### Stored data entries
===
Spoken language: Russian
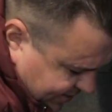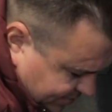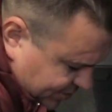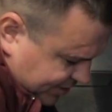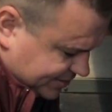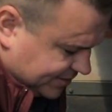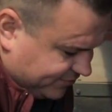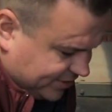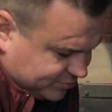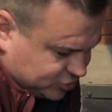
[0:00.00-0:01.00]
место
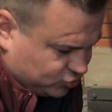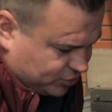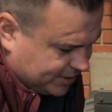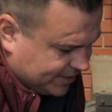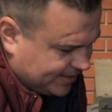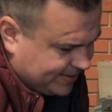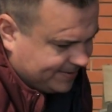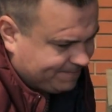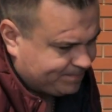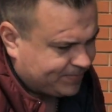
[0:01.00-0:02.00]
в ремзоне.
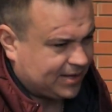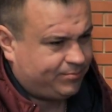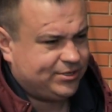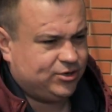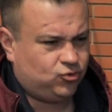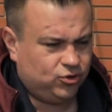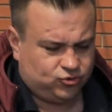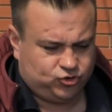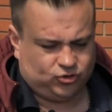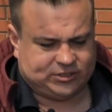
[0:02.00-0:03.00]

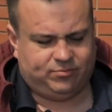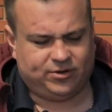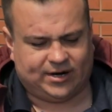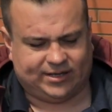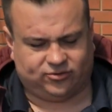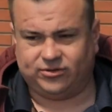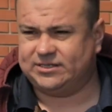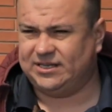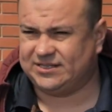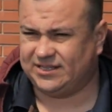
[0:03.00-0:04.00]
Потихоньку чуть собирается. У нас здесь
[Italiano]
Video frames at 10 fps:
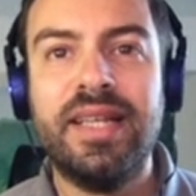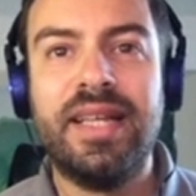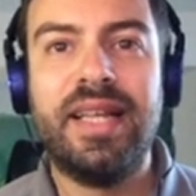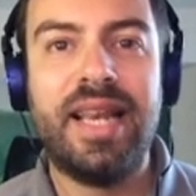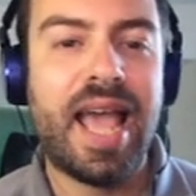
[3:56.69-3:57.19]

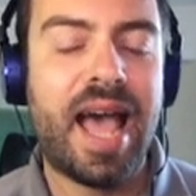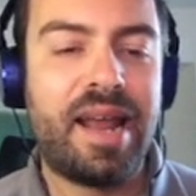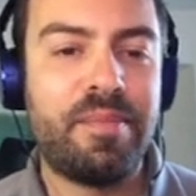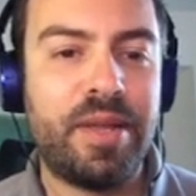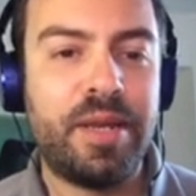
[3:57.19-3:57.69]
eh, le
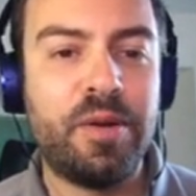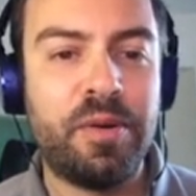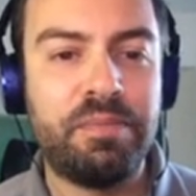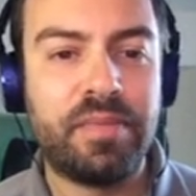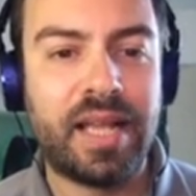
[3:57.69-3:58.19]
armi non
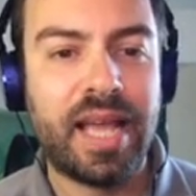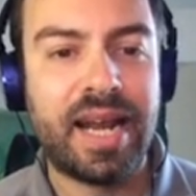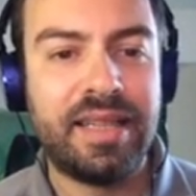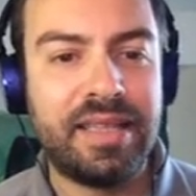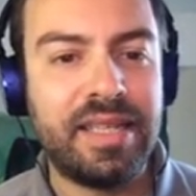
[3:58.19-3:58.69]
non
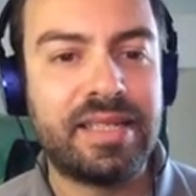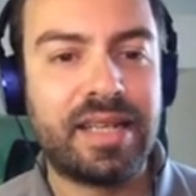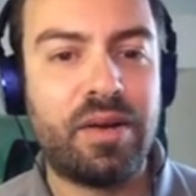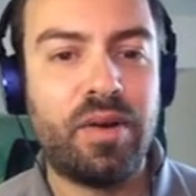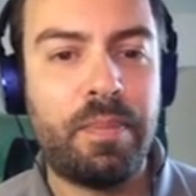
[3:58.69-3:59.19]

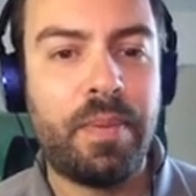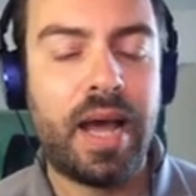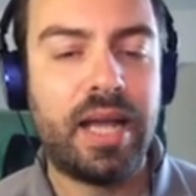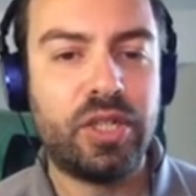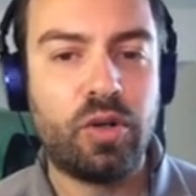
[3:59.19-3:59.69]
garantiscano la
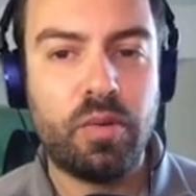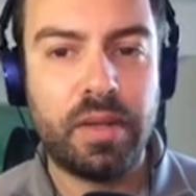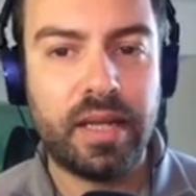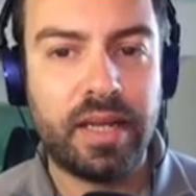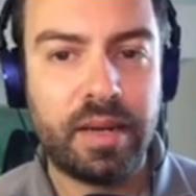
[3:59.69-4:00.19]
pace,
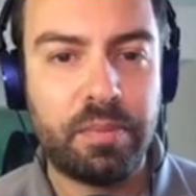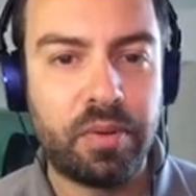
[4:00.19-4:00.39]
come eh,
===
### EXERCISE
Beginning with the line that contains "[3:57.69-3:58.19]" and ending with the final line of the entries, every line must be copied exactly; the pictures must not.

### EXPECTED ANSWER
[3:57.69-3:58.19]
armi non
[3:58.19-3:58.69]
non
[3:58.69-3:59.19]

[3:59.19-3:59.69]
garantiscano la
[3:59.69-4:00.19]
pace,
[4:00.19-4:00.39]
come eh,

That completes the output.